You would be forgiven for thinking that Russell Brand, that radical left-winger and advocate of revolution, and Iain Duncan Smith, Conservative secretary of state for work and pensions, didn’t have anything in common. But they do: their hatred for heroin substitute methadone.
Brand and IDS come from opposite ends of the political spectrum. But in Brand’s BBC3 documentary End the Drugs War and IDS’s recent “personal” article in the Sunday Telegraph calling for the methadone industry to be in the sights of those fighting drug addiction show, they find common cause.
They are not alone. Right-wing think tanks have published numerous reports calling for methadone to be replaced as the frontline treatment for heroin addiction by abstinence-based residential rehabilitation, or as they put, “state-sponsored addiction” that “merely replaces one addiction with another”.

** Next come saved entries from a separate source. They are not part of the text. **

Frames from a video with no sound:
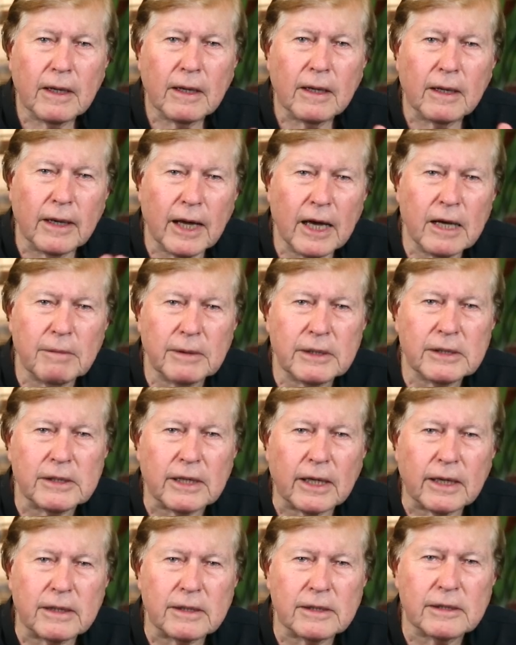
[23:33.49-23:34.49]
Labor
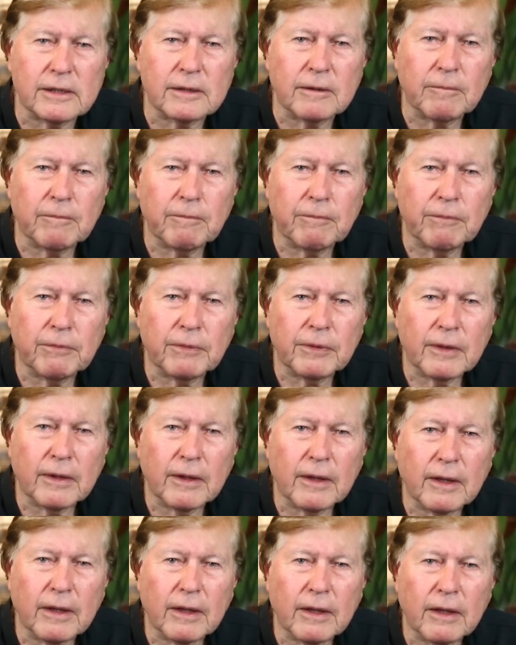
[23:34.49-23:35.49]
says
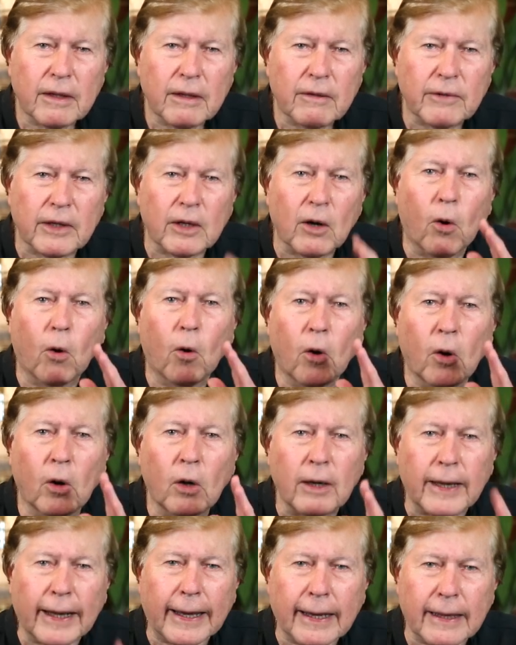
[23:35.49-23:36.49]
that
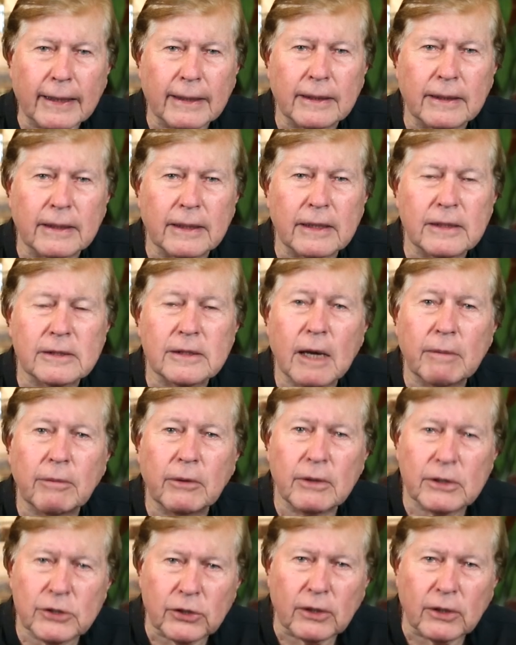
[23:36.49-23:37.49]
all land is
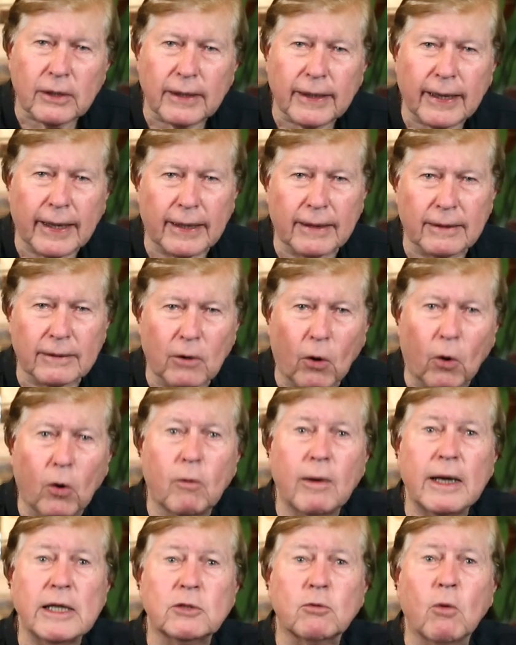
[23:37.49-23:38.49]
Aboriginal land.
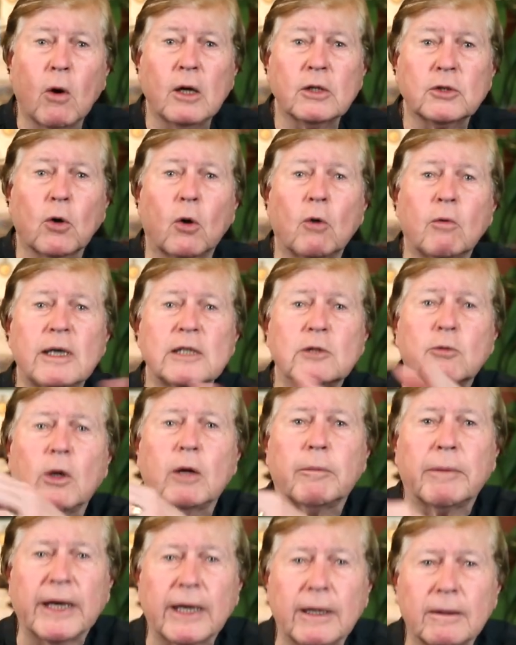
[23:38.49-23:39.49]
Always was, always
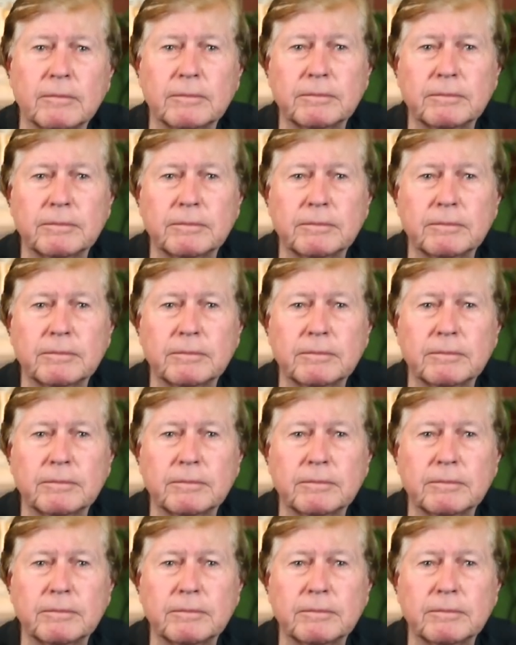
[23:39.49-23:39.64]
will be.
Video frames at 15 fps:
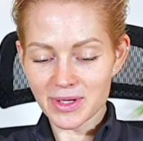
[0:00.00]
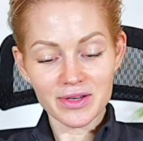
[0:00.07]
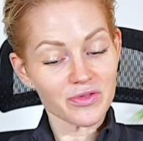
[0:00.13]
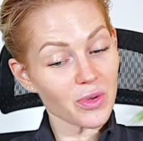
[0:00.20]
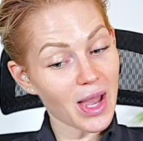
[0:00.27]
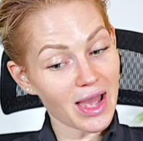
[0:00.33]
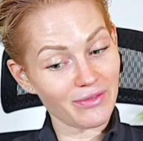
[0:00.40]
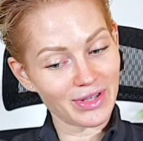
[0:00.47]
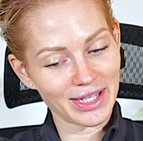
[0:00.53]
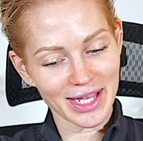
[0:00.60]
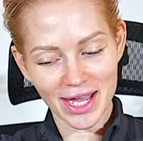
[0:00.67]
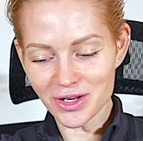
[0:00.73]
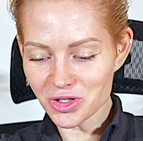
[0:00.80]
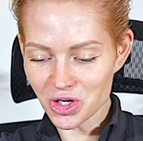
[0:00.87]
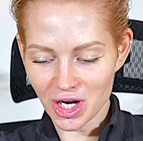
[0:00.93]
If you haven't
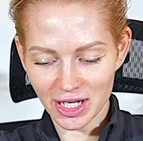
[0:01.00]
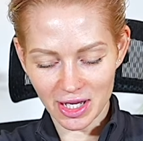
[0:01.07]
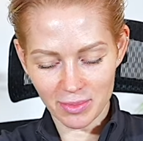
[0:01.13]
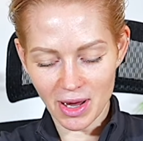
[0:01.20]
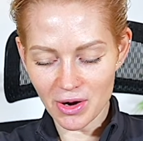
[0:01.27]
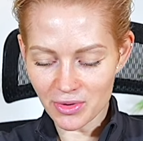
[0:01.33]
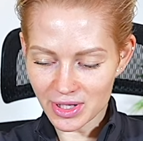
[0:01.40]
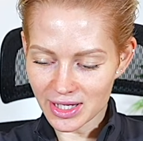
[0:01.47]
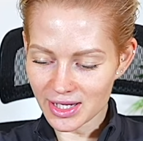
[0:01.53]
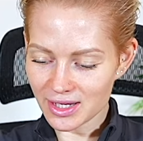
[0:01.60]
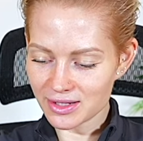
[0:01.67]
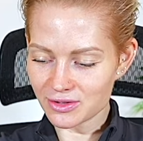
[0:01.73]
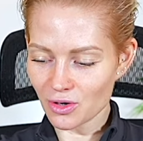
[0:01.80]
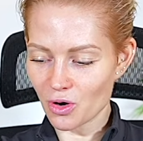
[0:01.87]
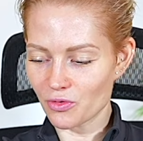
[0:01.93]
yet, check him out. He
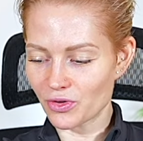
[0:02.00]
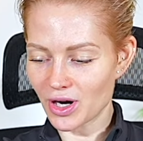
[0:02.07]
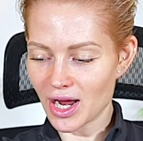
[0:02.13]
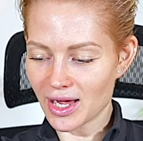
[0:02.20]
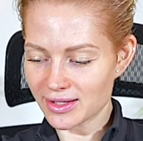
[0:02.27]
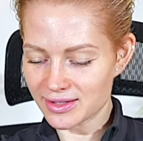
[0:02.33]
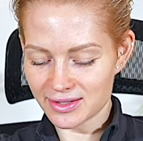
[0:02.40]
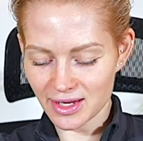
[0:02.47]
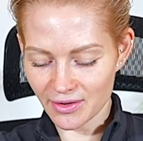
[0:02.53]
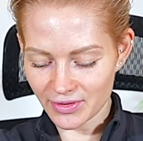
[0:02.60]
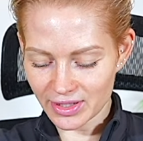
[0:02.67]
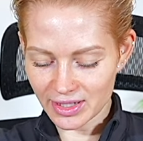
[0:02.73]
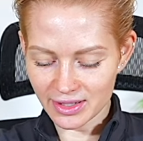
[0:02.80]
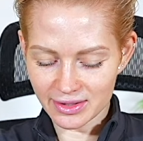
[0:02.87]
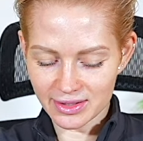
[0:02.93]
is over at
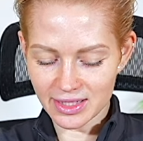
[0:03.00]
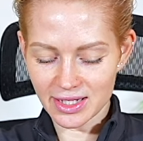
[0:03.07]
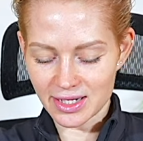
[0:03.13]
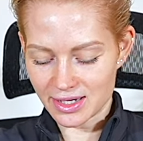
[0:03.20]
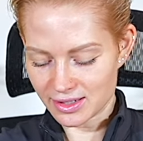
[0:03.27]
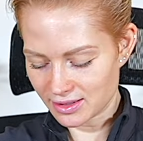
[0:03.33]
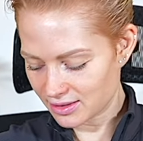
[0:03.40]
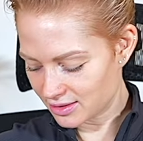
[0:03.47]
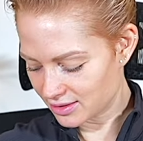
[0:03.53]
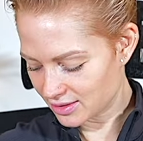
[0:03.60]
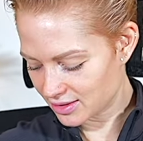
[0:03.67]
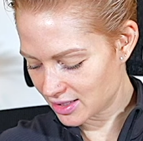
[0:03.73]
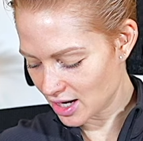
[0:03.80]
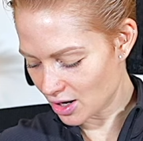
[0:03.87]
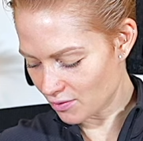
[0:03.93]
7D
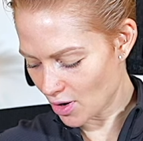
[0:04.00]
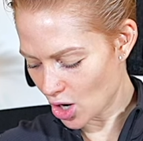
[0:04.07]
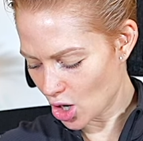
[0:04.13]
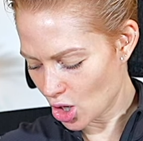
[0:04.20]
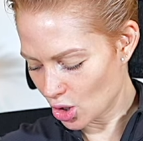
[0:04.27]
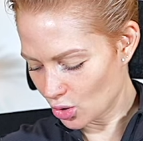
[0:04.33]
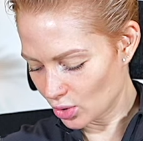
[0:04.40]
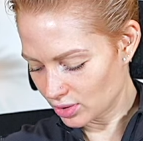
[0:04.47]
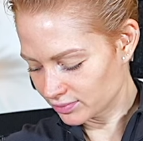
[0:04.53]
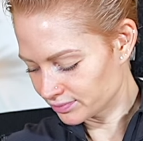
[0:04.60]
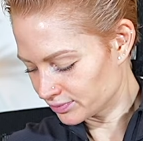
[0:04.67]
Tarot.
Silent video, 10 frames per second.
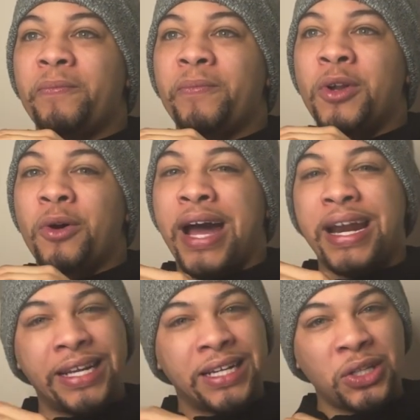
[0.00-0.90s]
you know, kind
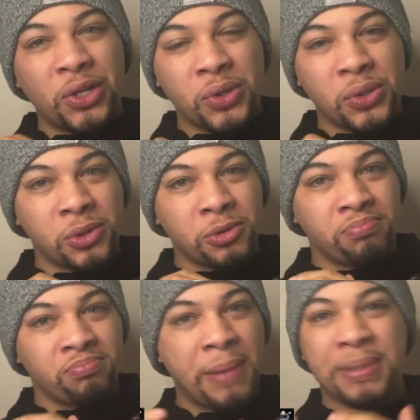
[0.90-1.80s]
of getting a little
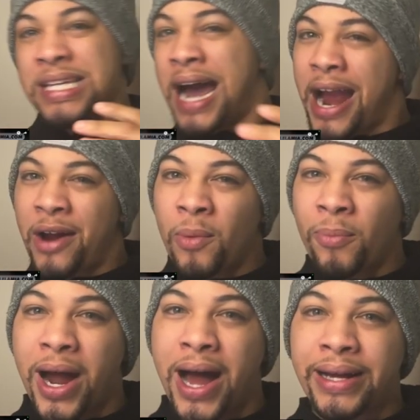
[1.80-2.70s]
maybe tired of
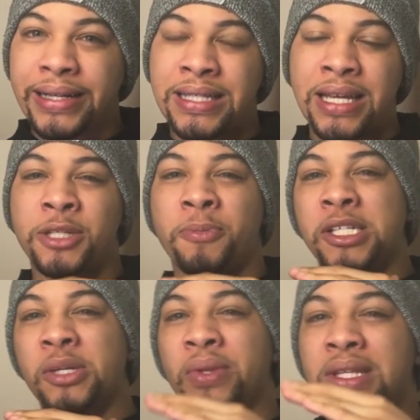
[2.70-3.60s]
Brock, especially with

This narrative enabled the Tory front bench to establish clear blue water between its policy and that of the Labour government which had invested heavily in increasing access to methadone. Meanwhile among the commentariat, antipathy towards methadone and advocacy of abstinence is regularly echoed by luminaries such as Will Self.
The methadone method
Methadone is a synthetic opiate which reduces heroin addicts cravings for their drug of choice. It is advocated as the most effective treatment for heroin addiction by The World Health Organisation, the UK Medical Royal Colleges, the Department of Health, NICE, the Advisory Council on the Misuse of Drugs, and Public Health England.
Used well, methadone introduces stability into chaotic lives. Compared to addicts outside treatment, methadone patients are less likely to die, less likely to inject, less likely to contract blood-borne viruses; they use fewer drugs and commit fewer crimes to obtain them.
Once you’re in charge
On the other hand, methadone is itself addictive, so even if individuals lives improve their addiction continues. It is implicated in hundreds of deaths each year, many patients continue to use heroin on top of it and there is concern that it entrenches dependency, delaying natural recovery.
In 2010 the drug treatment world anticipated a major clash between the incoming government’s advocacy of abstinence and the medical establishment’s commitment to methadone. It never happened.
Opposition and government are different. In opposition, strong moral statements such as being against “state-sponsored addiction” is useful differentiation. Once in government, personally accountable for reducing crime or preventing the spread of HIV, the contribution methadone makes to achieving these goals looks less like a moral outrage and more like a pragmatic policy option, much as it did to your predecessors.
This gave space to officials to mediate a rapprochement between clinicians and politicians articulated in the 2010 drug strategy paper. This steers a middle course between “recovery”, the new overarching ambition of policy, as an aspiration for each individual and methadone as one route to achieving it.
Methadone remains the frontline treatment – and 146,000 of the 160,000 heroin users in treatment are still prescribed it – but clinicians now acknowledge that the stability this offers needs to be exploited as a platform for recovery rather than an end in itself.
Narrative over numbers
Neither IDS nor Brand buy this. The former has tried and failed at least four times to replace the new consensus with an abstinence-based approach and Brand continues to rubbish methadone and advocate for abstinence at every opportunity.
Brand believes the primacy of his personal experience gives him a unique insight, transcending all the statistical analysis of the WHO and the randomised control trials of NICE: “I know … I’ve been there”.
This chimes with a popular culture which values narrative over numbers and celebrity over expertise. Rehab and abstinence worked for Brand, so that must be the right way for everyone. Implicit in this is the assumption that drug addiction is the unique disruptor of otherwise stable lives. The cumulative effects of multiple disadvantage that characterise the lives of most addicts are discounted as they don’t match the life experience of the elites who shape our collective view of the world through their control of media, popular culture and politics.
IDS believes in the moral certainty of his mission. Addiction is identified in the Breakdown Britain report he chaired as one of the “five pathways to poverty”. In this narrative, poverty is caused by moral laxity, poor parenting and lack of self discipline. This is entrenched by the state redistributing wealth from morally responsible, hard-working families, to maintain the feckless in welfare dependency.
Methadone therefore not only “merely replaces one addiction with another” it also traps people in poverty and commits the taxpayer to support them and subsequent generations of feckless poor in perpetuity. Furthermore, as he darkly suggests in his Sunday Telegraph article, the “methadone industry” has a financial interest in maintaining addicts in addiction as this provides employment for health workers and profit for drug companies.
Brand and IDS may struggle to recognise they have much in common. But what unites them isn’t so much the one thing they agree about as the power their shared membership of the elite gives them to impose their distorted vision on the rest of us.